**ACTIVITY**
Reproduce the listing below character for character; drop every image.

**THE DATA**
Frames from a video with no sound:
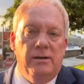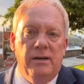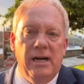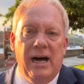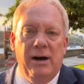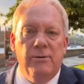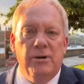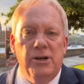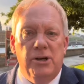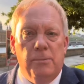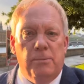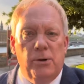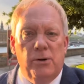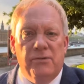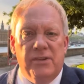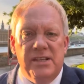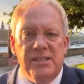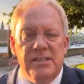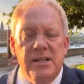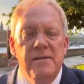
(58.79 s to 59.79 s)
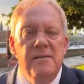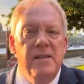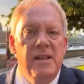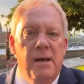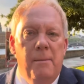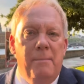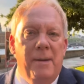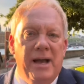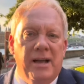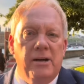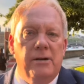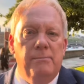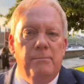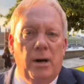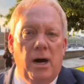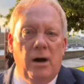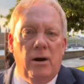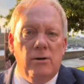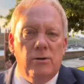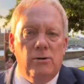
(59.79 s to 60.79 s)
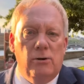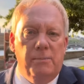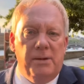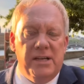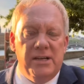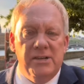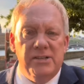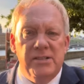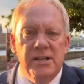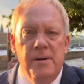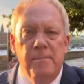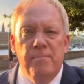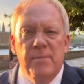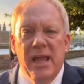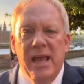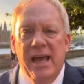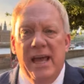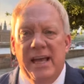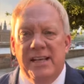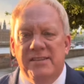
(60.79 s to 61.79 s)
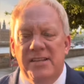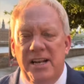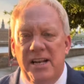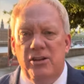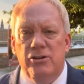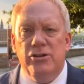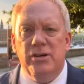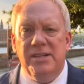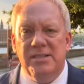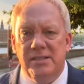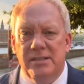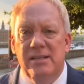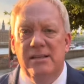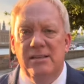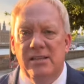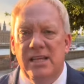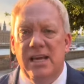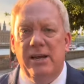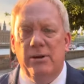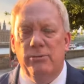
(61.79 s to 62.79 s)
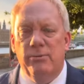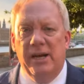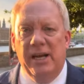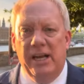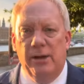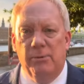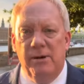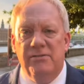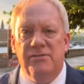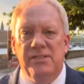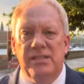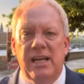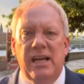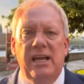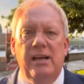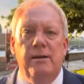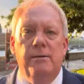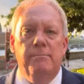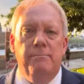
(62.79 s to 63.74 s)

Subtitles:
how could you put this, Meghan Markle, because it's an interesting thing, really. We've seen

**TASK OUTPUT**
Frames from a video with no sound:
(58.79 s to 59.79 s)
(59.79 s to 60.79 s)
(60.79 s to 61.79 s)
(61.79 s to 62.79 s)
(62.79 s to 63.74 s)

Subtitles:
how could you put this, Meghan Markle, because it's an interesting thing, really. We've seen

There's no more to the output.